“How long has there been tent city in Prairie Park?” asked a supporter of Hope Haven after the City Council voted to receive and file the agency’s request for a zoning change for expansion of its homeless facility.
“There’s been one there for as far back as the 70s,” Gracie and I responded.Disbelief clouded the eyes of the return stare.
After the meeting we drove over to The Junction Eating Place. We ran into a DeKalb lifer. We started to tell him about people at the meeting, like 6th ward alderman Dave Baker, who just recently learned of the tent city.
“There’s been one back there since I was born,” he said. “And I’m 58.”
In all likelihood there has been a tent city, of sorts, in Hobo Park which begat Peoples Park which begat Hueber Park which begat Prairie Park since round about 1854 when the railroad was built through town.
The hobos were migrant workers chasing jobs or their dreams. A list of former hobos would include Louis L’Amour, the Western author; James Michener, author, world traveler, historian; Jack London, famous author and noted Socialist; Winthrop Rockefeller, wealthy industrialist, when he was a young man; Nels Anderson, author and songwriter; William O. Douglas, Supreme Court Justice; Clark Gable, actor; Dr. George Milburn, college professor and author; Melvin Belli, attorney; Vachel Lindsay, poet; George Orwell, author of “1984” and “Animal Farm”; and Steve McQueen, actor. They rode the trains from one job or dream to another.
The hobos were often accompanied or followed by a mixture of vagabonds and bums of those who worked hard at not working by begging, conning or stealing their way from worn out destinations and those who were simply down on their luck with no where else to go. The hobo jungles were always near jobs and DeKalb from its agricultural to barb wire to wire and cable to NIU history has always had jobs — and when there weren’t jobs — there were plenty of people down on their luck.

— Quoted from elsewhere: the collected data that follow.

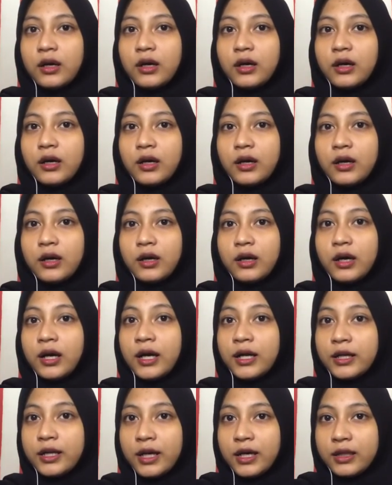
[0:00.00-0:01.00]

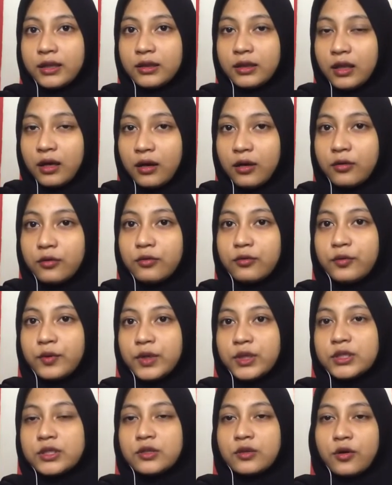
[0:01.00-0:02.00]
Haddad law,
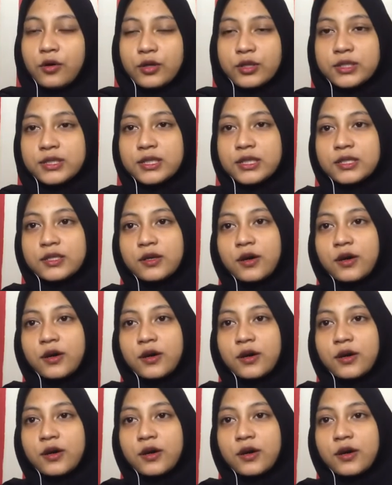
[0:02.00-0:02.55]
which consists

From a random blog found Googling “DeKalb, IL” and “hobo camp:”
While living in DeKalb, Illinois, I felt that the town as a whole was my home, but never felt at home in the places I lived. Possibly, this was due to the spirit of busy-bodies invading my space, but I can remember that species being present only when I was at the new Life Center, a kind of off-campus dormitory run by people who called themselves Christians. I felt best when sleeping in the park, “Peoples Park”, at the hobo camp of an ex-Marine machine-gunner named Robbie. Robbie lived on garbage – – many have commented on how nicely one can live off what this society discards – – and found drinking buddies often enough that he was usually drunk. I felt comfortable with Robbie sleeping nearby.
Prairie Park is one of Gracie’s favorite bike riding spots. She’s prone to taking a little extra food, toiletries, etc. with her because in recent times she was often running into couples with children tenting out in those woods.
I’ve never been real comfortable with her doing that because I’ve known some of the chronic bums that can be out there. But she listens intently to what I have to say and does what she wants anyways.
We were glad that Lisa Sharp and Lesly Wicks put together the presentation they did for last night’s city council meeting. The public was well served by hearing the facts, trends and strategies for coping with homelessness in DeKalb.
Because it is shocking to learn there are so many people out there without a roof over their head. And then it makes perfect sense why it is more economically feasible, and downright neighborly, to provide shelter… and hope.
The DeKalb City Council voted 3-3 (Gallagher, Baker and Kammes against; Simpson, Teresinski and Verbic for) to receive and file Hope Haven’s expansion proposal. Mayor Kris Povlsen broke the tie with a vote in favor of the proposal. The proposal now moves to a Second Reading.